[Extracted records]
******

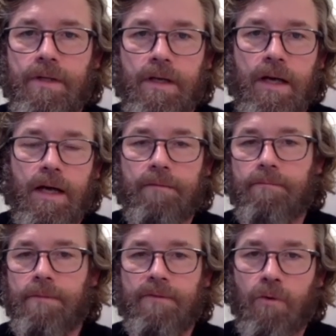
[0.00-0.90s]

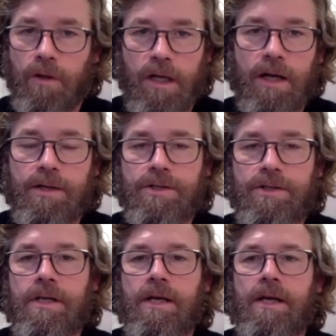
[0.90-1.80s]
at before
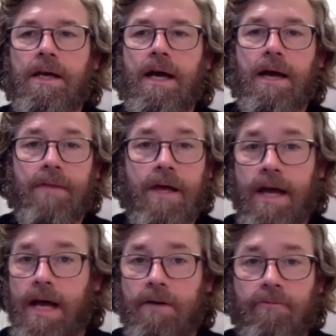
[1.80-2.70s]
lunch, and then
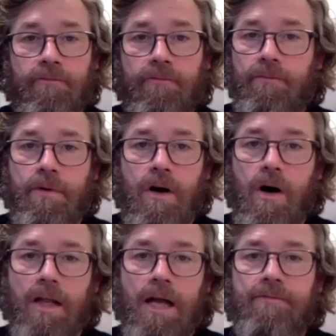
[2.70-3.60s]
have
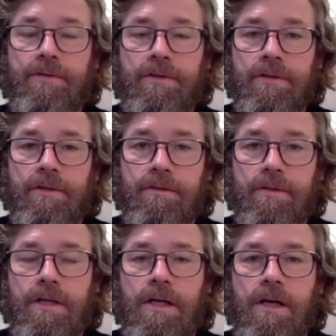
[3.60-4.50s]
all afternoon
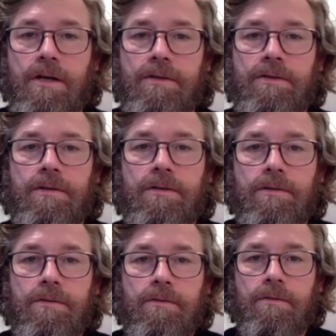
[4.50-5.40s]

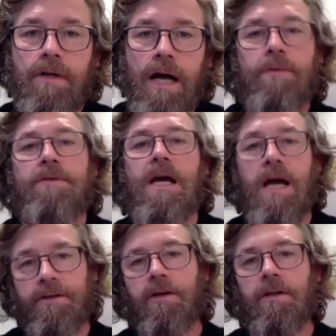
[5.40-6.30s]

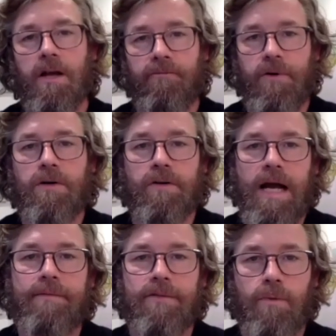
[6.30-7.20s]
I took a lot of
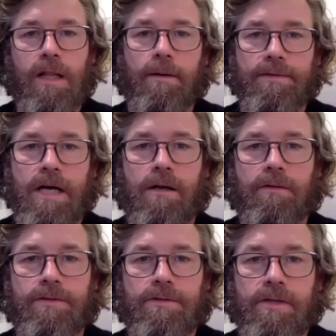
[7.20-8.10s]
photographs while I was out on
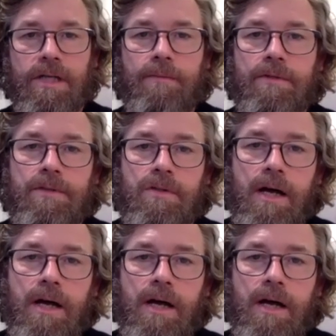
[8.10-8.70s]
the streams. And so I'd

******

# [TASK DIRECTIONS]
The output must be every line of the records, printed exactly, with the pictures omitted.

# [WRITTEN RESPONSE]
[0.00-0.90s]

[0.90-1.80s]
at before
[1.80-2.70s]
lunch, and then
[2.70-3.60s]
have
[3.60-4.50s]
all afternoon
[4.50-5.40s]

[5.40-6.30s]

[6.30-7.20s]
I took a lot of
[7.20-8.10s]
photographs while I was out on
[8.10-8.70s]
the streams. And so I'd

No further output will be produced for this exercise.